### HOW TO COMPLETE THIS TASK
The pictures stay out. Please retype every line below exactly.

### Saved data entries
───

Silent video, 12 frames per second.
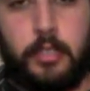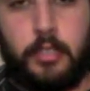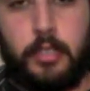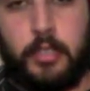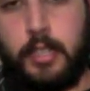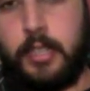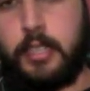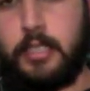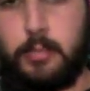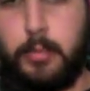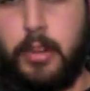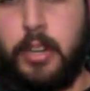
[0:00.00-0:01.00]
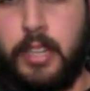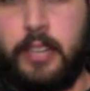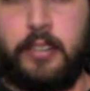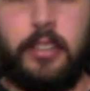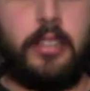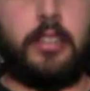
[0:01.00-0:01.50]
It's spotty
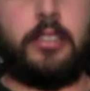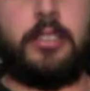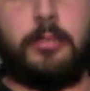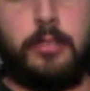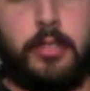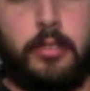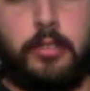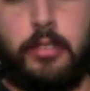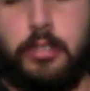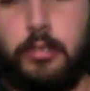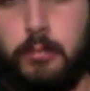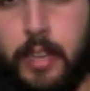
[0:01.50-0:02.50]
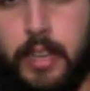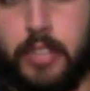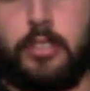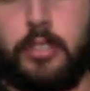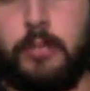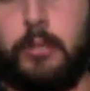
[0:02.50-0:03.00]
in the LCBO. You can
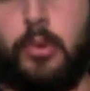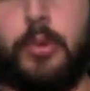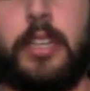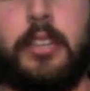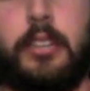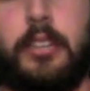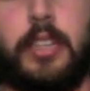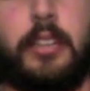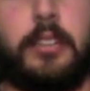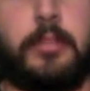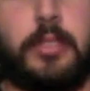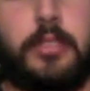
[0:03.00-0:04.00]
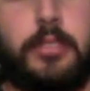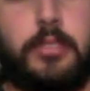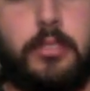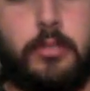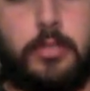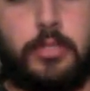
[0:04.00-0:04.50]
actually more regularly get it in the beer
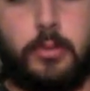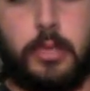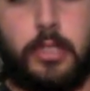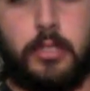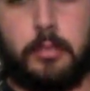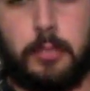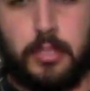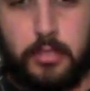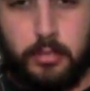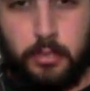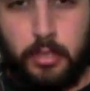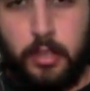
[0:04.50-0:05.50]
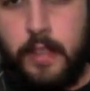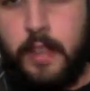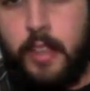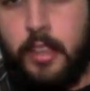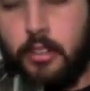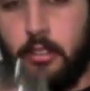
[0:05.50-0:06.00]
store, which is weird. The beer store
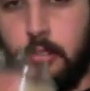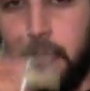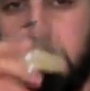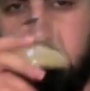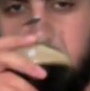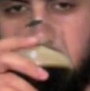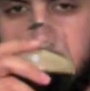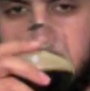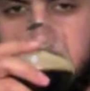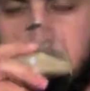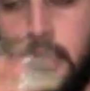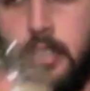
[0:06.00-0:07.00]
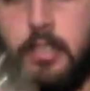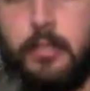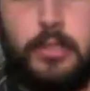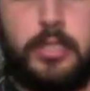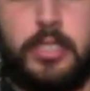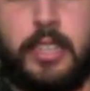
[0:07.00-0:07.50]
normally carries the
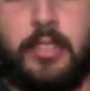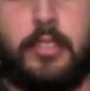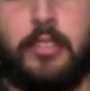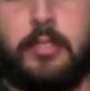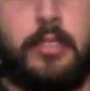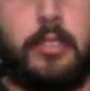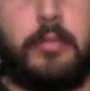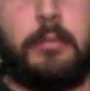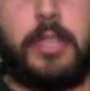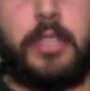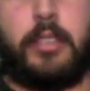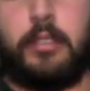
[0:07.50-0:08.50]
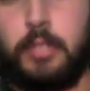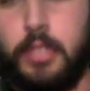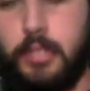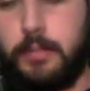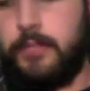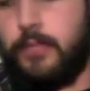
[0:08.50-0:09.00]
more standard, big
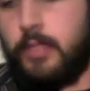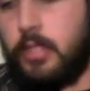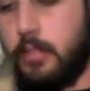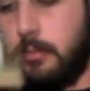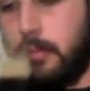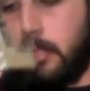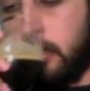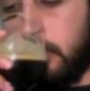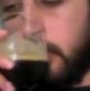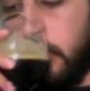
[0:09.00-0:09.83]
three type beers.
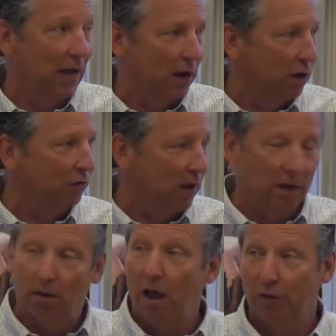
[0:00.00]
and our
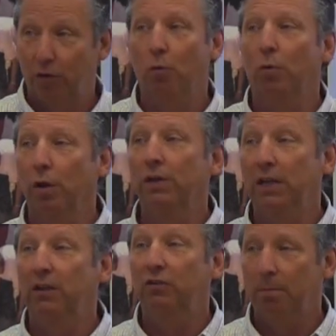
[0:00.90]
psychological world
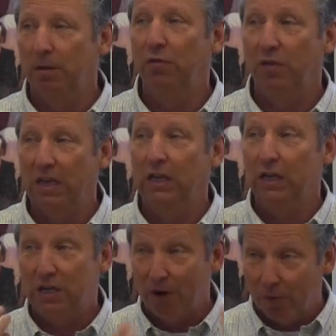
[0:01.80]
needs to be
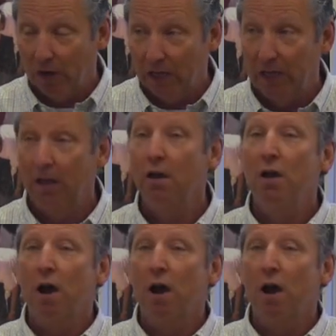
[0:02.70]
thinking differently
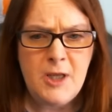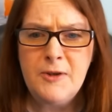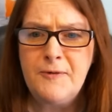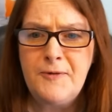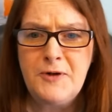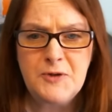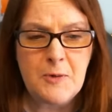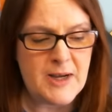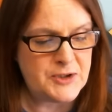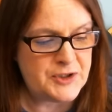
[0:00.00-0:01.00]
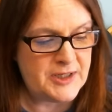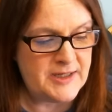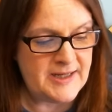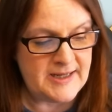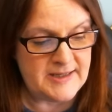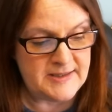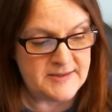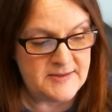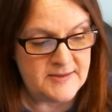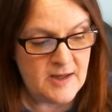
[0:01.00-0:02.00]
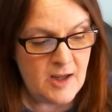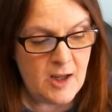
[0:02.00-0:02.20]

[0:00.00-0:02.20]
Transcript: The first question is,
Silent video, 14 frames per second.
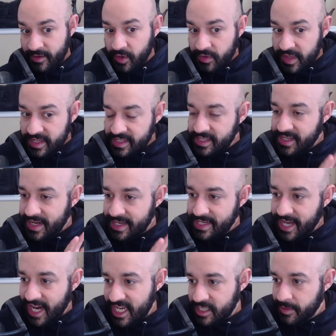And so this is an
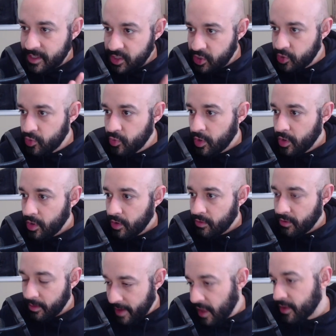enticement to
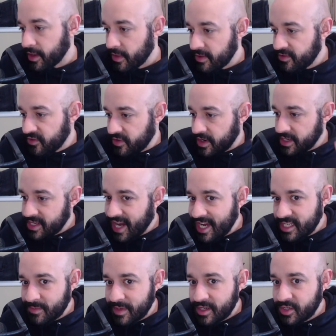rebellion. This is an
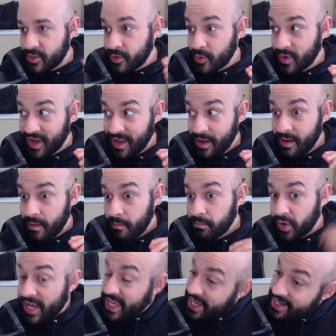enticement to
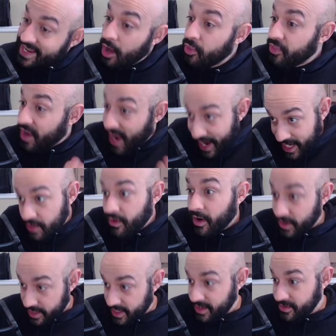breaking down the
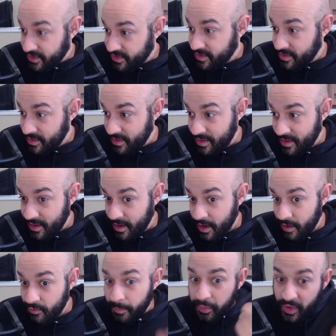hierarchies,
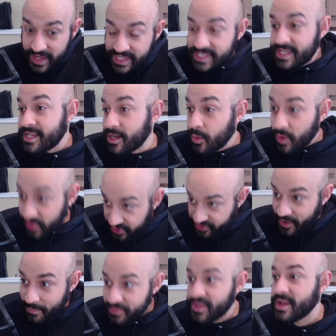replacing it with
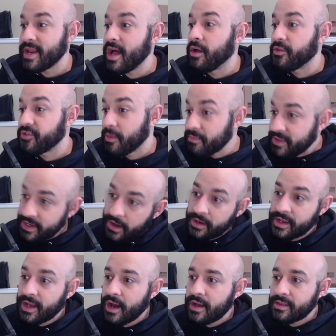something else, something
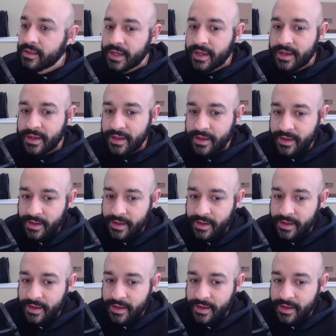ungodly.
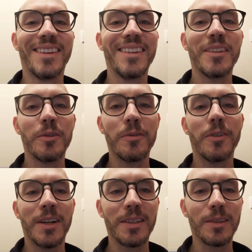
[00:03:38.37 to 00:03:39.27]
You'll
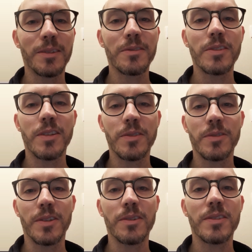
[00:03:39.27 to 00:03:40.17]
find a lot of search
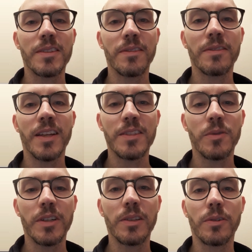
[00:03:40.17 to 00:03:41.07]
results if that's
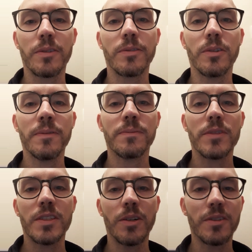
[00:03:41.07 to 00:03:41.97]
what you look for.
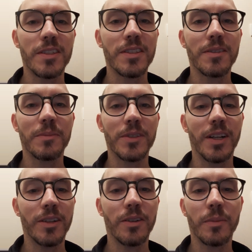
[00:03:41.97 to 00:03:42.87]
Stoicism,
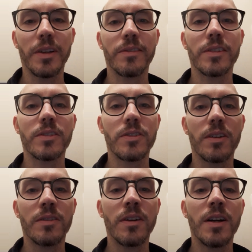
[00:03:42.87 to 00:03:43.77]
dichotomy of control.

───

### RESULT OF THIS TASK
Silent video, 12 frames per second.
[0:00.00-0:01.00]
[0:01.00-0:01.50]
It's spotty
[0:01.50-0:02.50]
[0:02.50-0:03.00]
in the LCBO. You can
[0:03.00-0:04.00]
[0:04.00-0:04.50]
actually more regularly get it in the beer
[0:04.50-0:05.50]
[0:05.50-0:06.00]
store, which is weird. The beer store
[0:06.00-0:07.00]
[0:07.00-0:07.50]
normally carries the
[0:07.50-0:08.50]
[0:08.50-0:09.00]
more standard, big
[0:09.00-0:09.83]
three type beers.
[0:00.00]
and our
[0:00.90]
psychological world
[0:01.80]
needs to be
[0:02.70]
thinking differently
[0:00.00-0:01.00]
[0:01.00-0:02.00]
[0:02.00-0:02.20]

[0:00.00-0:02.20]
Transcript: The first question is,
Silent video, 14 frames per second.
And so this is an
enticement to
rebellion. This is an
enticement to
breaking down the
hierarchies,
replacing it with
something else, something
ungodly.
[00:03:38.37 to 00:03:39.27]
You'll
[00:03:39.27 to 00:03:40.17]
find a lot of search
[00:03:40.17 to 00:03:41.07]
results if that's
[00:03:41.07 to 00:03:41.97]
what you look for.
[00:03:41.97 to 00:03:42.87]
Stoicism,
[00:03:42.87 to 00:03:43.77]
dichotomy of control.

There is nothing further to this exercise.